Figure 1: Three Questions that help frame architectural decisions
Teams need to consider these three questions in the context of a platform they are evaluating.
- Does the platform help or hinder them in developing an MVP? The platform may provide user-facing functionality that makes developing the MVP easier, but it may come with architectural decisions that the team can’t live with. The only way to know this, using the road metaphor, is to go a little ways down using architectural experimentation by experimenting to see if the decisions that platform has made match what the team needs for its MVA.
- Can the platform scale and perform under expected loads? The problem with this is that you typically won’t know your scalability requirements without experimentation. To use the paved road metaphor, you often won’t know if you need a lightly trafficked two-lane road or whether you need a superhighway.
- Is the architecture built upon the platform supportable over the long run? Platforms usually change at a slower rate than the system because changes require community consensus. Where the platform cannot be quickly modified, teams will need defined ways to extend the platform until the platform itself can be modified.
Rather than simply stimulating thought and discussion, these questions need to be evaluated empirically by running experiments. These experiments are, in practical terms, executable tests that can be run against the system while it is being built. Frequent testing of the system to evaluate whether the architecture is still fit for purpose helps to avoid subsequent uncontrolled rework.
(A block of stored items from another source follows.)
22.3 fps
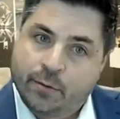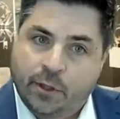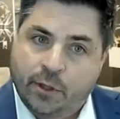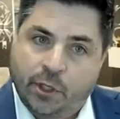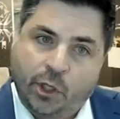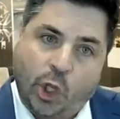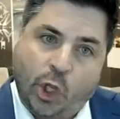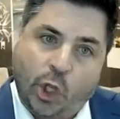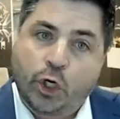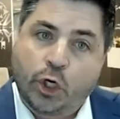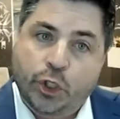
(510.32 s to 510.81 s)

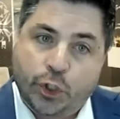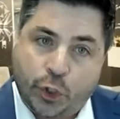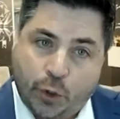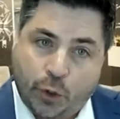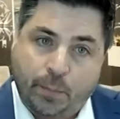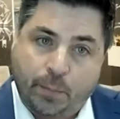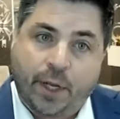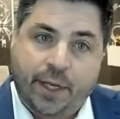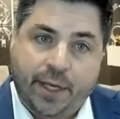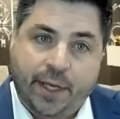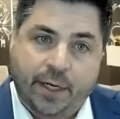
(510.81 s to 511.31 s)
larger
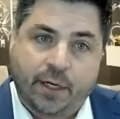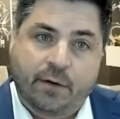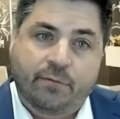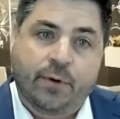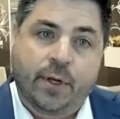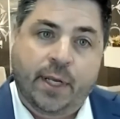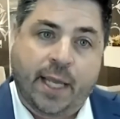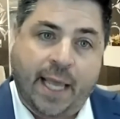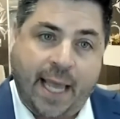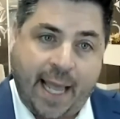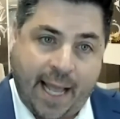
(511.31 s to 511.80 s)
bucket of
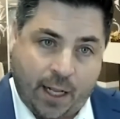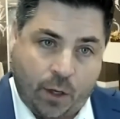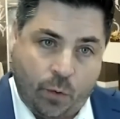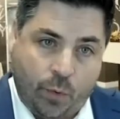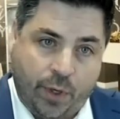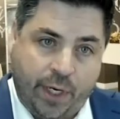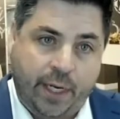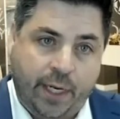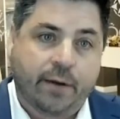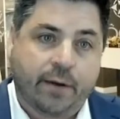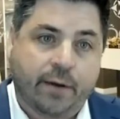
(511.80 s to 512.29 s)

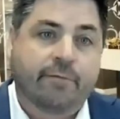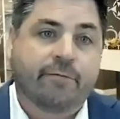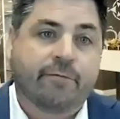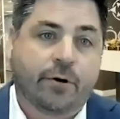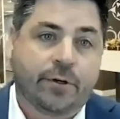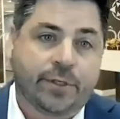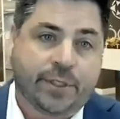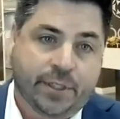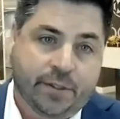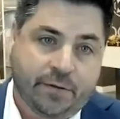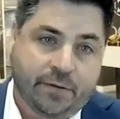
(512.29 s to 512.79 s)
equity
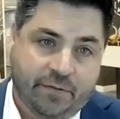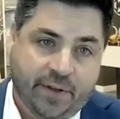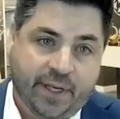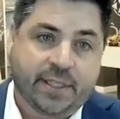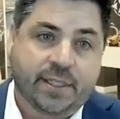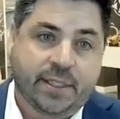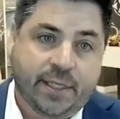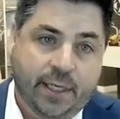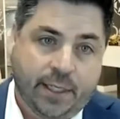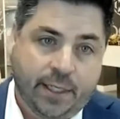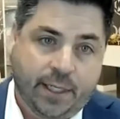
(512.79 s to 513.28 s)
versus
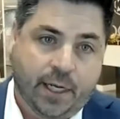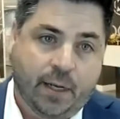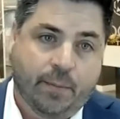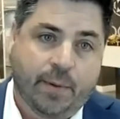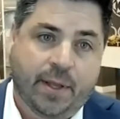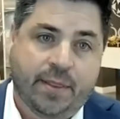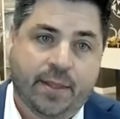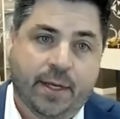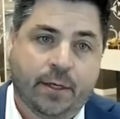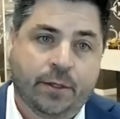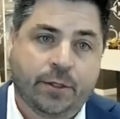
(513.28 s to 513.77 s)
fixed income,
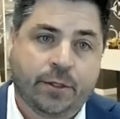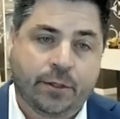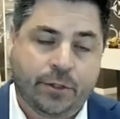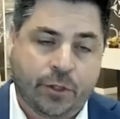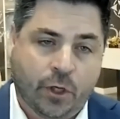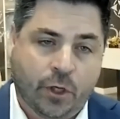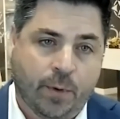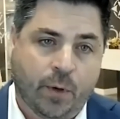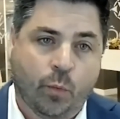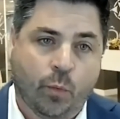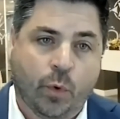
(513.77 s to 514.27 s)
and then
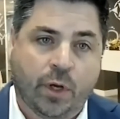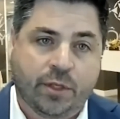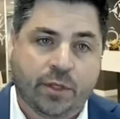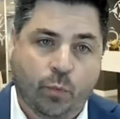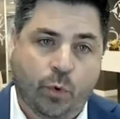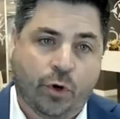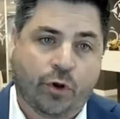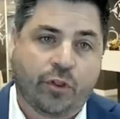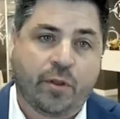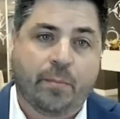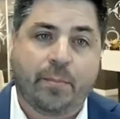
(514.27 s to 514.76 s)
determine what
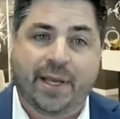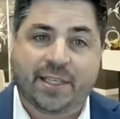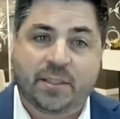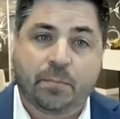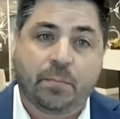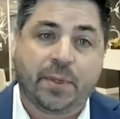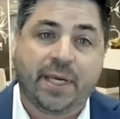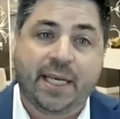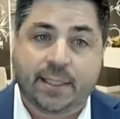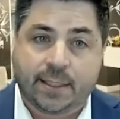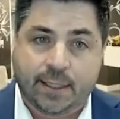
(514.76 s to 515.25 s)
are the best
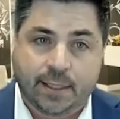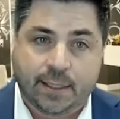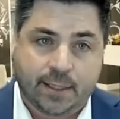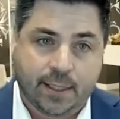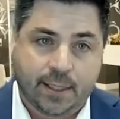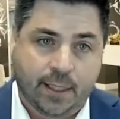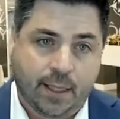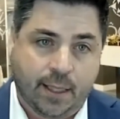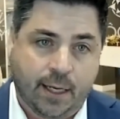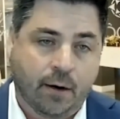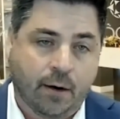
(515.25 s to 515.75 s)
pieces
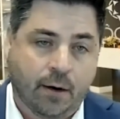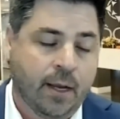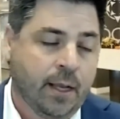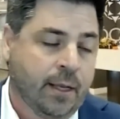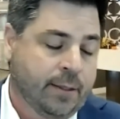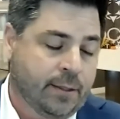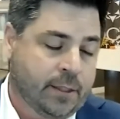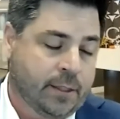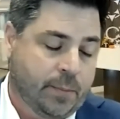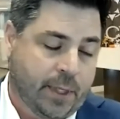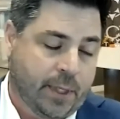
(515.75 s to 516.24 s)
in there,
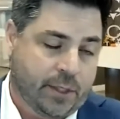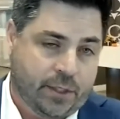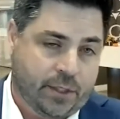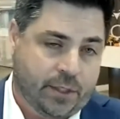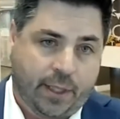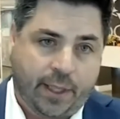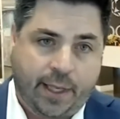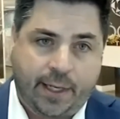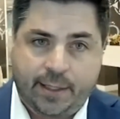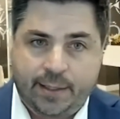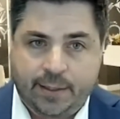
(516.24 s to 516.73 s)
especially
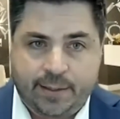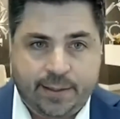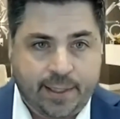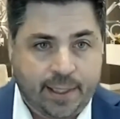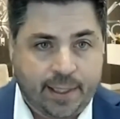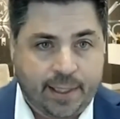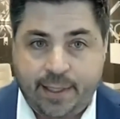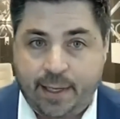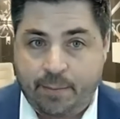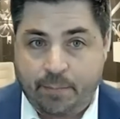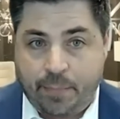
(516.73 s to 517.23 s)
like,
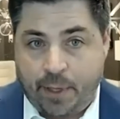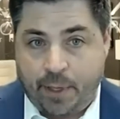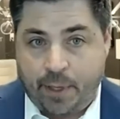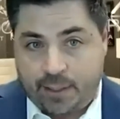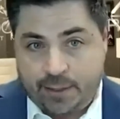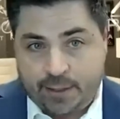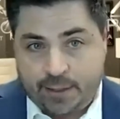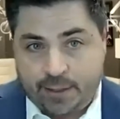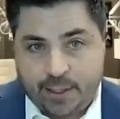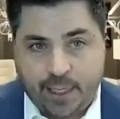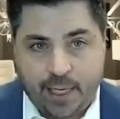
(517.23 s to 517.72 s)
let's say,
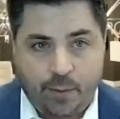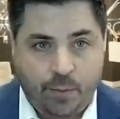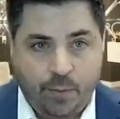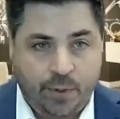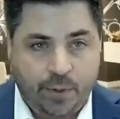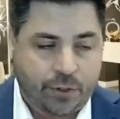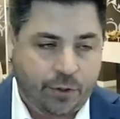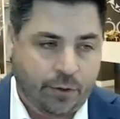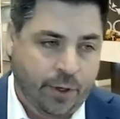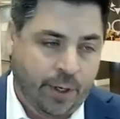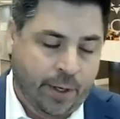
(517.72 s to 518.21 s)
bonds today,
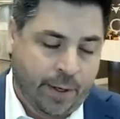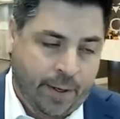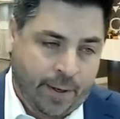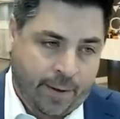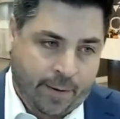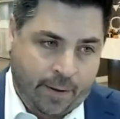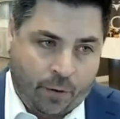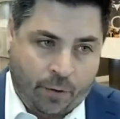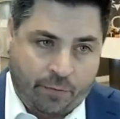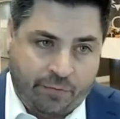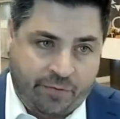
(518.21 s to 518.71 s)
which are
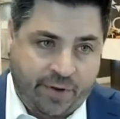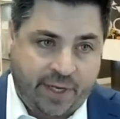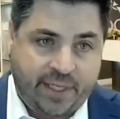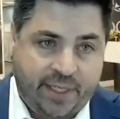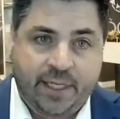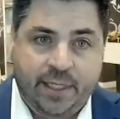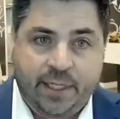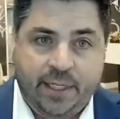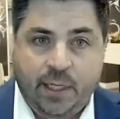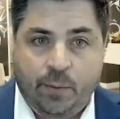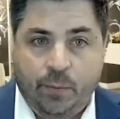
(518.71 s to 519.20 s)
fixed
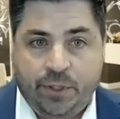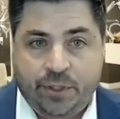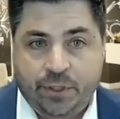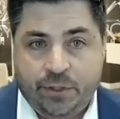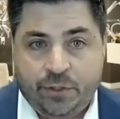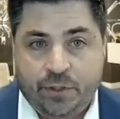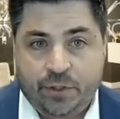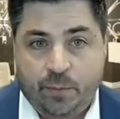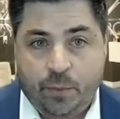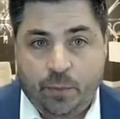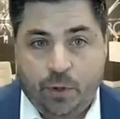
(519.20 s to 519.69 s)
income, which
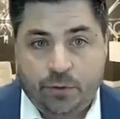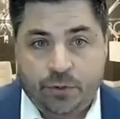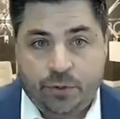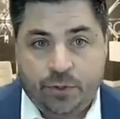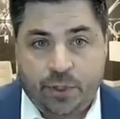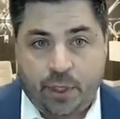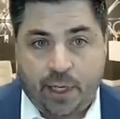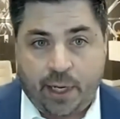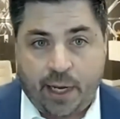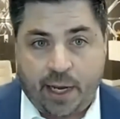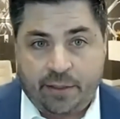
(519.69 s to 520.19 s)
is the
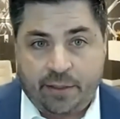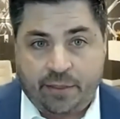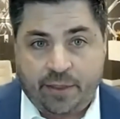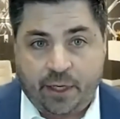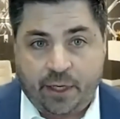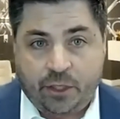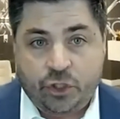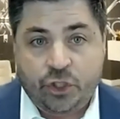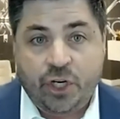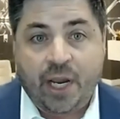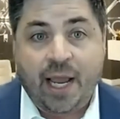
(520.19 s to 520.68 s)
most, I
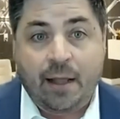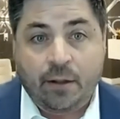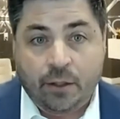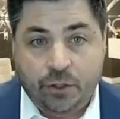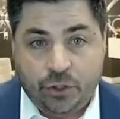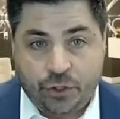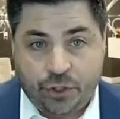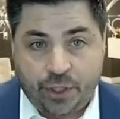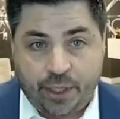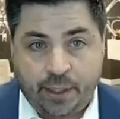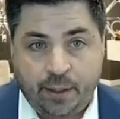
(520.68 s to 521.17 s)
think,
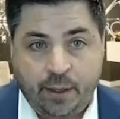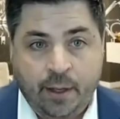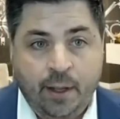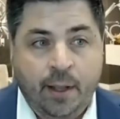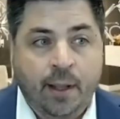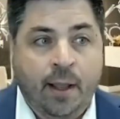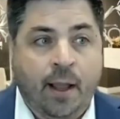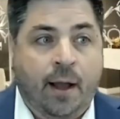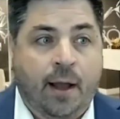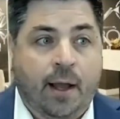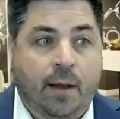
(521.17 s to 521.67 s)
challenging
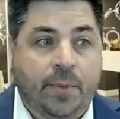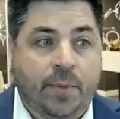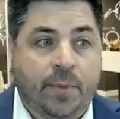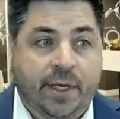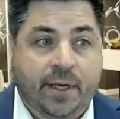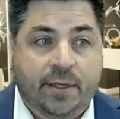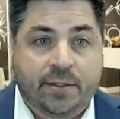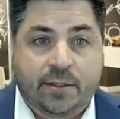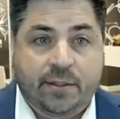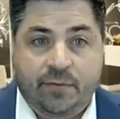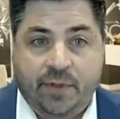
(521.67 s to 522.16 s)

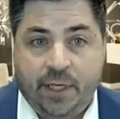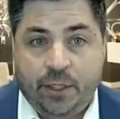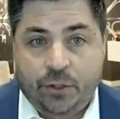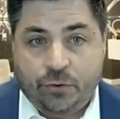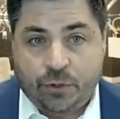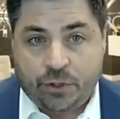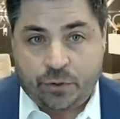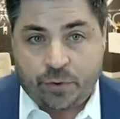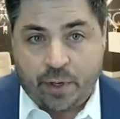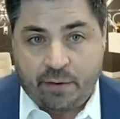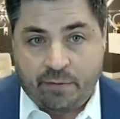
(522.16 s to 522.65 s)
because of the
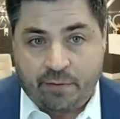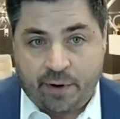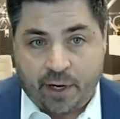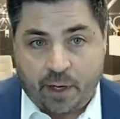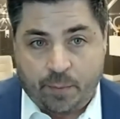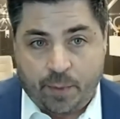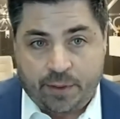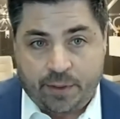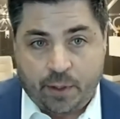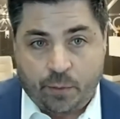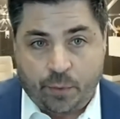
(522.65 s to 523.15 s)
interest rate
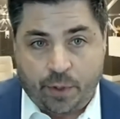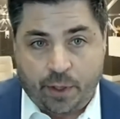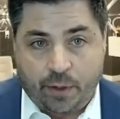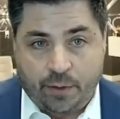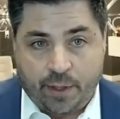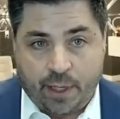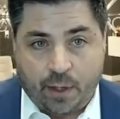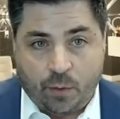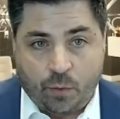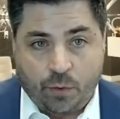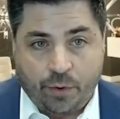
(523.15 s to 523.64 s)
environment
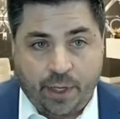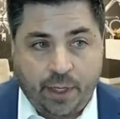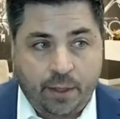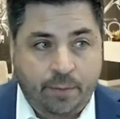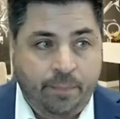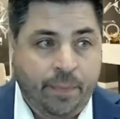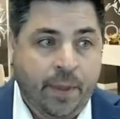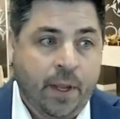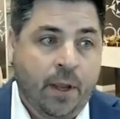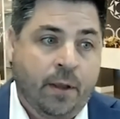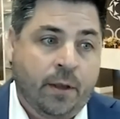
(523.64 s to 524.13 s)
that we're
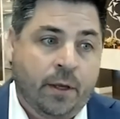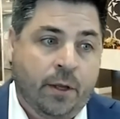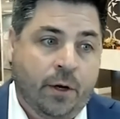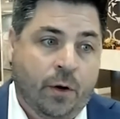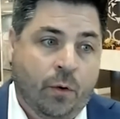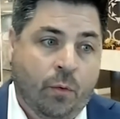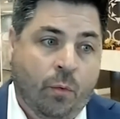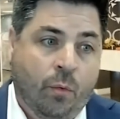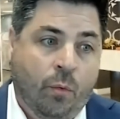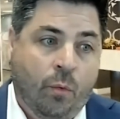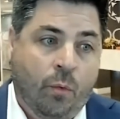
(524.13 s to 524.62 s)
in.
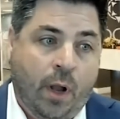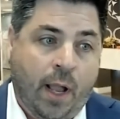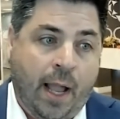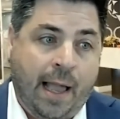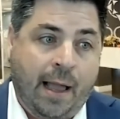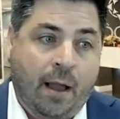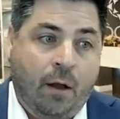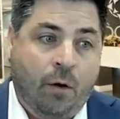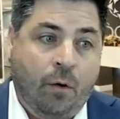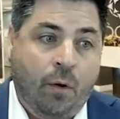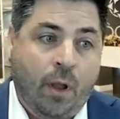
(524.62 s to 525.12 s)

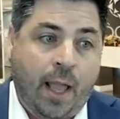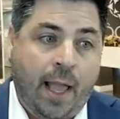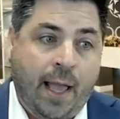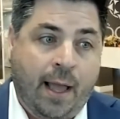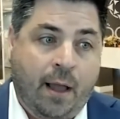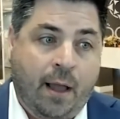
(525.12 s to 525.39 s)
How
While this list implies a linear progression through the questions, in reality the questions form a loop so that changes to deal with performance/scalability and modularity do not end up jeopardizing the solution, as shown in Figure 1.
Conclusion
A platform is like an existing road that can make the journey that a team needs to make in delivering an MVP easier, but only if the platform takes the team where it wants to go. The challenge a team faces in using a platform is that they don’t, at least at the start, know exactly where they want to go, so they don’t know if the paved road the platform provides will take them there.
An important way they can determine if the road is right for their MVP is to go a little ways down the road and see if it’s still taking them in the right direction which, for them, is defined by their QARs.
At some point, inevitably, teams will need to leave the “paved road” provided by the platform and make their own way. Experimentation helps them to decide when and where they need to do this by exposing where the platform needs to be extended to meet their needs, or where they need to develop completely new solutions that the platform does not provide, potentially even replacing the platform entirely.